**What the task requires**
Only the text of the entries below should appear in your exact transcription; leave out every picture.

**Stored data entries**
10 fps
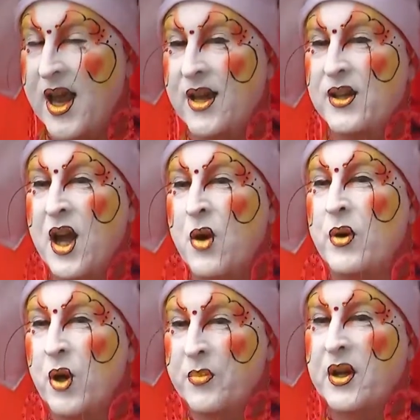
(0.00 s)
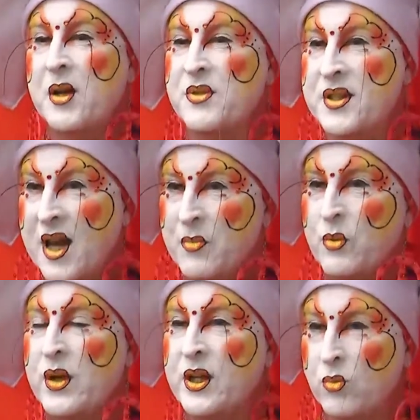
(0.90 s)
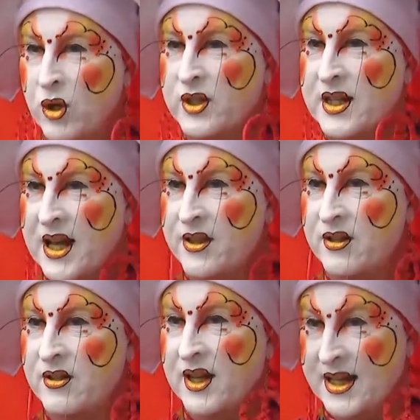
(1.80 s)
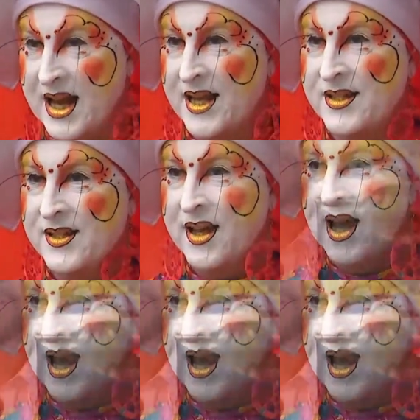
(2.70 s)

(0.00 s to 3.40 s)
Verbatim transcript: and we hope there comes a time when we can work together again.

**Exercise result**
10 fps
(0.00 s)
(0.90 s)
(1.80 s)
(2.70 s)

(0.00 s to 3.40 s)
Verbatim transcript: and we hope there comes a time when we can work together again.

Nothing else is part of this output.